U.S. v. Tyson—criminal—affirmance—Restrepo

Knowledge of the victim’s age is neither an element of, nor an affirmative defense to, the crimes of transporting a minor to engage in prostitution or producing child pornography, the Third Circuit held today. Thus it ruled that the district court did not err in applying Rule 403 of the federal evidentiary rules to bar the defendant from presenting a mistake-of-age defense. The court split with the Ninth Circuit on one of the points, whether mistake of age is an affirmative defense to producing child pornography.

Joining Restrepo were Chagares and Jordan. Arguing counsel were John Abom of Abom & Kutulakis for the defendant and Francis Sempa for the government.

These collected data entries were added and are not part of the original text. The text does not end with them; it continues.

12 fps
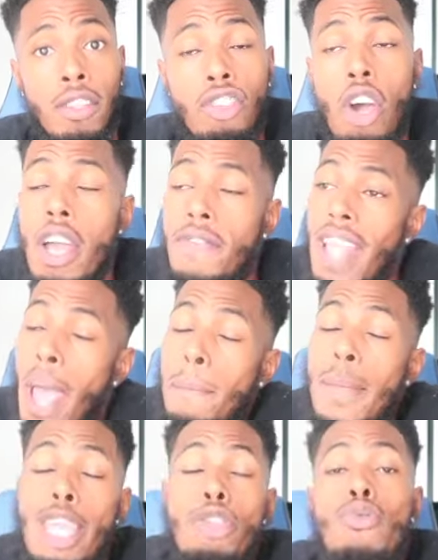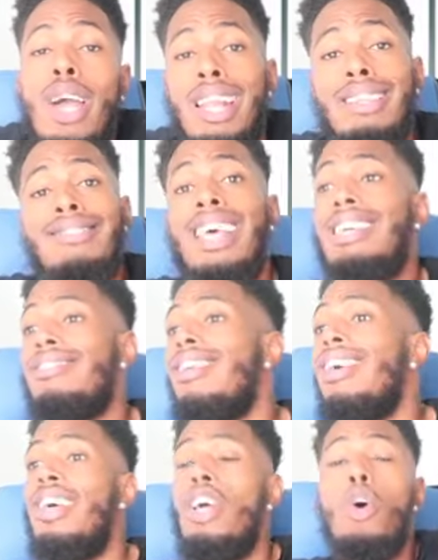So if that means you gotta text
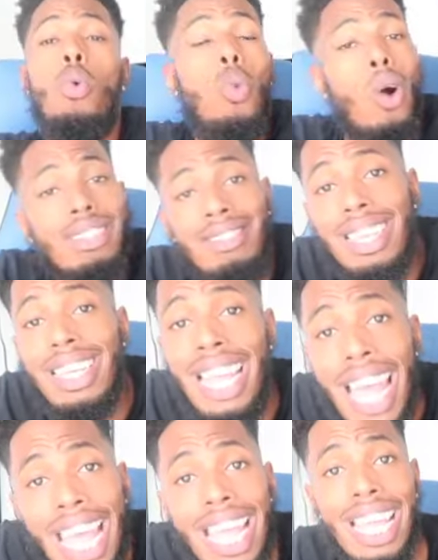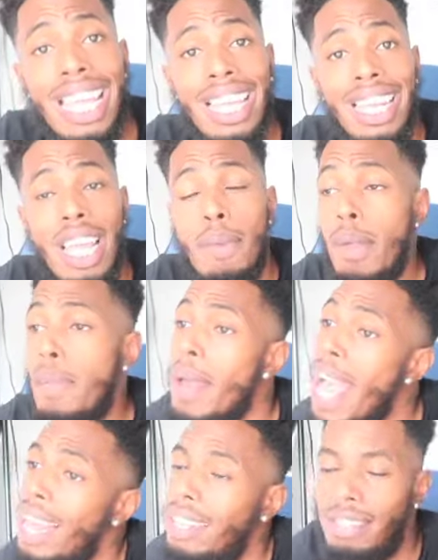her once a day and be
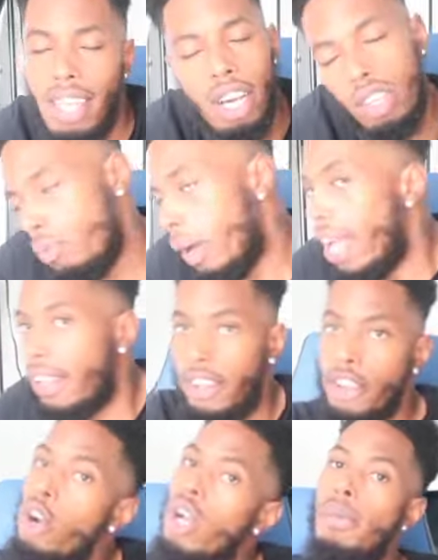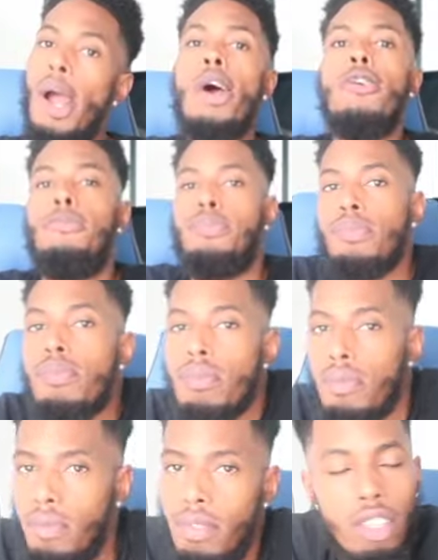mad as hell, you might have to do it, bro.
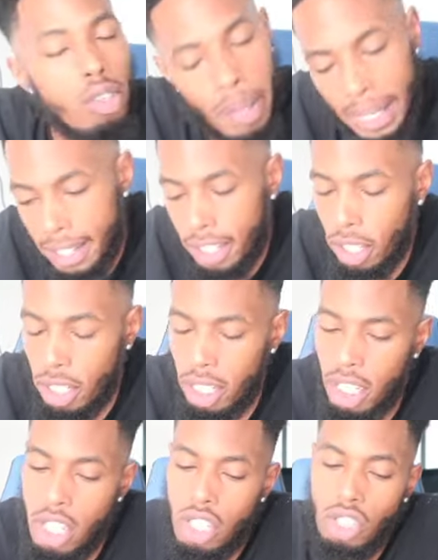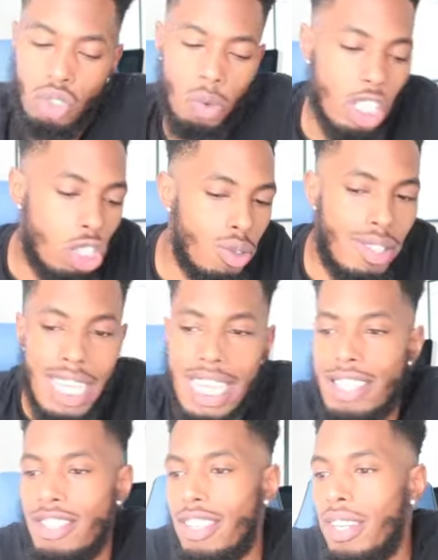You might have to do it. So once you
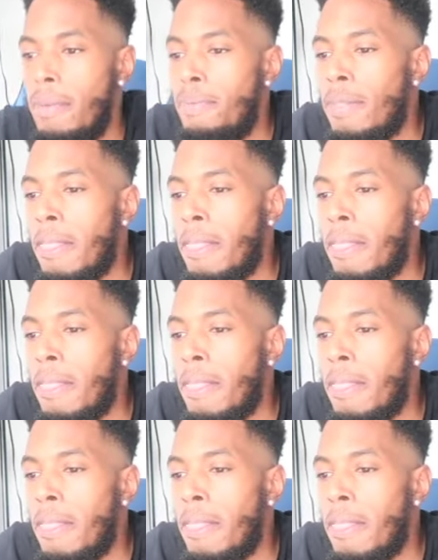teasing her,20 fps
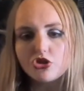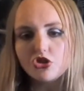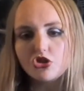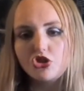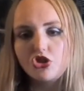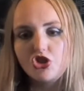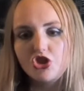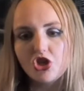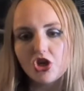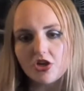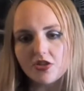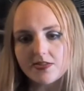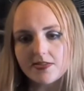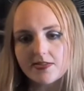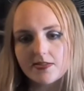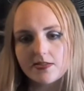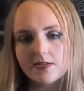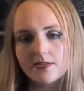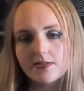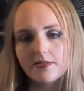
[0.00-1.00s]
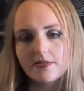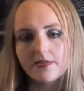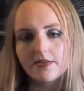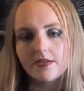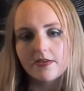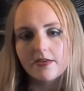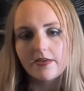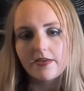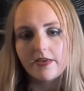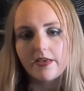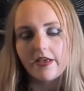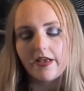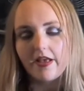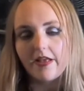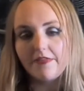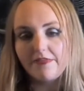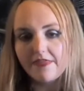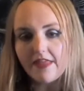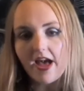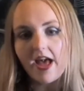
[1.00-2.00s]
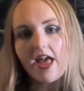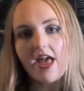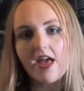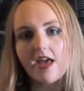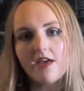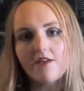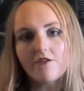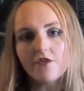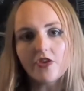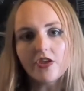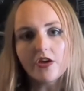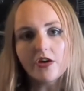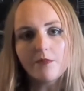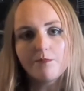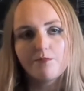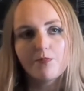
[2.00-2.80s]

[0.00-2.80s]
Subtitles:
just in that area.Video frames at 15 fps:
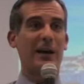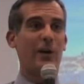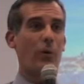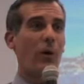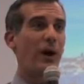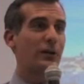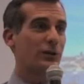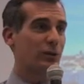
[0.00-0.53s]
can't
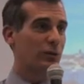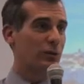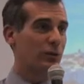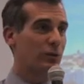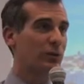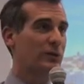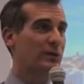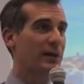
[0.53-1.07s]
walk to
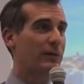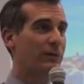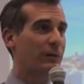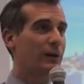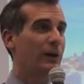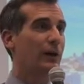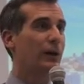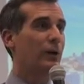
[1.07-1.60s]
school
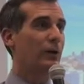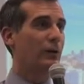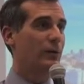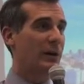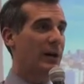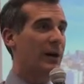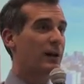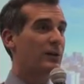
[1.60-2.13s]
safely,
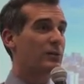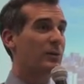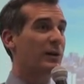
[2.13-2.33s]
who cares?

Laurel Gardens, LLC v. McKenna—civil—partial reversal—Cowen

The Third Circuit held that the district court erred when it rejected the plaintiff’s argument that it had personal jurisdiction over certain defendants under RICO’s nationwide-jurisdiction provision, 18 USC § 1965(b). The appeal arose from a civil RICO suit involving landscaping and snow-removal businesses. The court joined the majority in a 5-2 circuit split on the question of which statutory personal-jurisdiction provision applied in civil RICO suits brought in a district with jurisdiction over at least one defendant.

Joining Cowen were Greenaway, Jr., and Porter. The case was decided without oral argument.